• **WHAT THIS TASK INVOLVES**
Restate word for word the lines of the records below, starting at the line that contains "[00:00:01.70]" and ending at the line that contains "[00:00:04.80]", with both of those lines included and nothing else.

Collected data entries:
------------------------------

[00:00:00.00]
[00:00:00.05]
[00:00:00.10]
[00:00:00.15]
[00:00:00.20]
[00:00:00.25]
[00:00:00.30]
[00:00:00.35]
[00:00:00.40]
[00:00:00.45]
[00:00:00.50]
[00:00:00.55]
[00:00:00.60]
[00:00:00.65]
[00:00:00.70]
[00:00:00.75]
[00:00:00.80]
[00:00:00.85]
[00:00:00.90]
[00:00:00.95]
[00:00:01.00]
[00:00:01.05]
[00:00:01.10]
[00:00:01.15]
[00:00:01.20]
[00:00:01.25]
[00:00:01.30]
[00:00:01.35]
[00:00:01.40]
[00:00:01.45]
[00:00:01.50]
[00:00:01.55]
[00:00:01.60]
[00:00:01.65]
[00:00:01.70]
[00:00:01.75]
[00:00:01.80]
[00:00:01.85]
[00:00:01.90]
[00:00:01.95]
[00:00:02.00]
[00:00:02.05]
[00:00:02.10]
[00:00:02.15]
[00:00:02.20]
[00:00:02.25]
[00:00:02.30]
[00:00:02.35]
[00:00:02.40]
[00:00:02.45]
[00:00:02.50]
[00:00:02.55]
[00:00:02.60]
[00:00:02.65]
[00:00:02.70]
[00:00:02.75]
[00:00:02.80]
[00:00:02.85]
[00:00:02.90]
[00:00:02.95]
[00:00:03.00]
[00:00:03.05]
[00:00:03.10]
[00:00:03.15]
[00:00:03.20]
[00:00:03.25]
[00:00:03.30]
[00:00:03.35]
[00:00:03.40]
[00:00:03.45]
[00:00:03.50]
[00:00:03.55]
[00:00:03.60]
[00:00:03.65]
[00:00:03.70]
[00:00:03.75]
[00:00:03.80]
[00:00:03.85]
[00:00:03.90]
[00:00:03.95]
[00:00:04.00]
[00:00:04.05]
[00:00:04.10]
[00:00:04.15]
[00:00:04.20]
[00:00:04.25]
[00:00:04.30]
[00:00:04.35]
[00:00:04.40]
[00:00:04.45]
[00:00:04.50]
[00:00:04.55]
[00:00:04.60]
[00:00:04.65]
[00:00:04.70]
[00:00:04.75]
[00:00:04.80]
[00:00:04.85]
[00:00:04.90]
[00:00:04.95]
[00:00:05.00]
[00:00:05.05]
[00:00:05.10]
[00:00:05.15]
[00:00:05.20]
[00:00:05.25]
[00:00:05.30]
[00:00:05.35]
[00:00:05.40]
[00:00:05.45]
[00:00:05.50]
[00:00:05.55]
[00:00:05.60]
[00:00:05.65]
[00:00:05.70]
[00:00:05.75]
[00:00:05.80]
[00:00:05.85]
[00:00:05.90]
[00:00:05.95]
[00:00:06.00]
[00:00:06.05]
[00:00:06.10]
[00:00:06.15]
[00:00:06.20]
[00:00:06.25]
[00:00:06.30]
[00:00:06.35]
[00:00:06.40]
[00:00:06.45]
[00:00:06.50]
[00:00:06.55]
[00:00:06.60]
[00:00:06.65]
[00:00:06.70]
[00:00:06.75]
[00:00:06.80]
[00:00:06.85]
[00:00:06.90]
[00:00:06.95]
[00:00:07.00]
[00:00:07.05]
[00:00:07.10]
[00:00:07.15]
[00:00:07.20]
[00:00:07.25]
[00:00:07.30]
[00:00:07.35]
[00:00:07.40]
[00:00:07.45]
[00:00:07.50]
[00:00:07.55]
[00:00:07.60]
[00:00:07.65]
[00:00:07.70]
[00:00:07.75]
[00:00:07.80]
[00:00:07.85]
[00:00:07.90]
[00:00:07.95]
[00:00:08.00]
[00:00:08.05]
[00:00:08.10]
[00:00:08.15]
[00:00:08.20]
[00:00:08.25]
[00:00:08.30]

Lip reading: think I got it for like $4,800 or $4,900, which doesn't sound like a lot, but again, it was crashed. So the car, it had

------------------------------

• **PROBLEM SOLUTION**
[00:00:01.70]
[00:00:01.75]
[00:00:01.80]
[00:00:01.85]
[00:00:01.90]
[00:00:01.95]
[00:00:02.00]
[00:00:02.05]
[00:00:02.10]
[00:00:02.15]
[00:00:02.20]
[00:00:02.25]
[00:00:02.30]
[00:00:02.35]
[00:00:02.40]
[00:00:02.45]
[00:00:02.50]
[00:00:02.55]
[00:00:02.60]
[00:00:02.65]
[00:00:02.70]
[00:00:02.75]
[00:00:02.80]
[00:00:02.85]
[00:00:02.90]
[00:00:02.95]
[00:00:03.00]
[00:00:03.05]
[00:00:03.10]
[00:00:03.15]
[00:00:03.20]
[00:00:03.25]
[00:00:03.30]
[00:00:03.35]
[00:00:03.40]
[00:00:03.45]
[00:00:03.50]
[00:00:03.55]
[00:00:03.60]
[00:00:03.65]
[00:00:03.70]
[00:00:03.75]
[00:00:03.80]
[00:00:03.85]
[00:00:03.90]
[00:00:03.95]
[00:00:04.00]
[00:00:04.05]
[00:00:04.10]
[00:00:04.15]
[00:00:04.20]
[00:00:04.25]
[00:00:04.30]
[00:00:04.35]
[00:00:04.40]
[00:00:04.45]
[00:00:04.50]
[00:00:04.55]
[00:00:04.60]
[00:00:04.65]
[00:00:04.70]
[00:00:04.75]
[00:00:04.80]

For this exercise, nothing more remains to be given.